#### What this task involves
With the line containing "[00:00:02.00 to 00:00:02.40]" as the starting point, output the remaining lines of the data exactly as they are, through the last.
(Beginning of Exercise input)
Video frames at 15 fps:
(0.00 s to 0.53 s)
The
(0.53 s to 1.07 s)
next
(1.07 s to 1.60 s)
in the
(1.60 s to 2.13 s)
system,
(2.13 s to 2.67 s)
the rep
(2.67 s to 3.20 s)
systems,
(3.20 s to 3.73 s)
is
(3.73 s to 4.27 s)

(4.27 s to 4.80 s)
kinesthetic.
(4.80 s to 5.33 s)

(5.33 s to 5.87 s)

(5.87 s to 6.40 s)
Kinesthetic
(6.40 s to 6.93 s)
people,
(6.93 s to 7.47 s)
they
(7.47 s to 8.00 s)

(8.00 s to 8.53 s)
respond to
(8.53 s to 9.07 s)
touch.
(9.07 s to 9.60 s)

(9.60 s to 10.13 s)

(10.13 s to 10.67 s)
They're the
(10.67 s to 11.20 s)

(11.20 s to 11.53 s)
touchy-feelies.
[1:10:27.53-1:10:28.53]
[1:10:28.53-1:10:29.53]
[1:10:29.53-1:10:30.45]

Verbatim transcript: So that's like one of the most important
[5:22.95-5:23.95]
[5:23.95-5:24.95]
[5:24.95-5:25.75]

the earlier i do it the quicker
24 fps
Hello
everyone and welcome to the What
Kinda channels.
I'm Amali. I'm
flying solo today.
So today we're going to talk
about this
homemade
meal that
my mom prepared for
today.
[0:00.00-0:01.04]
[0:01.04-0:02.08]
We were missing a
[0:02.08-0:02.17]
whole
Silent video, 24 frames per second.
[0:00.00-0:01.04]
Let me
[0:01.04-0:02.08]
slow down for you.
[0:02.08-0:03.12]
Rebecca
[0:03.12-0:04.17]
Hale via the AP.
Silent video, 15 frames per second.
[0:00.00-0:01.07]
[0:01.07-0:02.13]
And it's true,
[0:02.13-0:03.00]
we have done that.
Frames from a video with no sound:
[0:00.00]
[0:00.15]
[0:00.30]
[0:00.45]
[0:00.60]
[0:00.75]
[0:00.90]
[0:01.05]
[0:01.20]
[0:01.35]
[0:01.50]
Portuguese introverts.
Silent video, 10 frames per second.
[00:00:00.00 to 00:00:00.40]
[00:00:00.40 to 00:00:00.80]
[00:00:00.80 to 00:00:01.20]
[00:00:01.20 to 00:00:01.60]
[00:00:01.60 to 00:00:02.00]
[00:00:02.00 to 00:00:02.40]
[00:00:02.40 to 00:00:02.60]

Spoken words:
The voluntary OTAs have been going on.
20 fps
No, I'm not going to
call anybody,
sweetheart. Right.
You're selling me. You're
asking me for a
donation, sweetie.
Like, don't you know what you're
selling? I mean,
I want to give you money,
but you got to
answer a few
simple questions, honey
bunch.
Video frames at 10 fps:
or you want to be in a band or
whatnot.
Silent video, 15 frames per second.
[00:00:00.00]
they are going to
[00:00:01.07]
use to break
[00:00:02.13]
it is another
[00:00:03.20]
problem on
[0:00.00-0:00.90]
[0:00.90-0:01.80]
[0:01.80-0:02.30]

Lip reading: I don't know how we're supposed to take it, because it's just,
(End of Exercise input)
#### Output of the task
[00:00:02.00 to 00:00:02.40]
[00:00:02.40 to 00:00:02.60]

Spoken words:
The voluntary OTAs have been going on.
20 fps
No, I'm not going to
call anybody,
sweetheart. Right.
You're selling me. You're
asking me for a
donation, sweetie.
Like, don't you know what you're
selling? I mean,
I want to give you money,
but you got to
answer a few
simple questions, honey
bunch.
Video frames at 10 fps:
or you want to be in a band or
whatnot.
Silent video, 15 frames per second.
[00:00:00.00]
they are going to
[00:00:01.07]
use to break
[00:00:02.13]
it is another
[00:00:03.20]
problem on
[0:00.00-0:00.90]
[0:00.90-0:01.80]
[0:01.80-0:02.30]

Lip reading: I don't know how we're supposed to take it, because it's just,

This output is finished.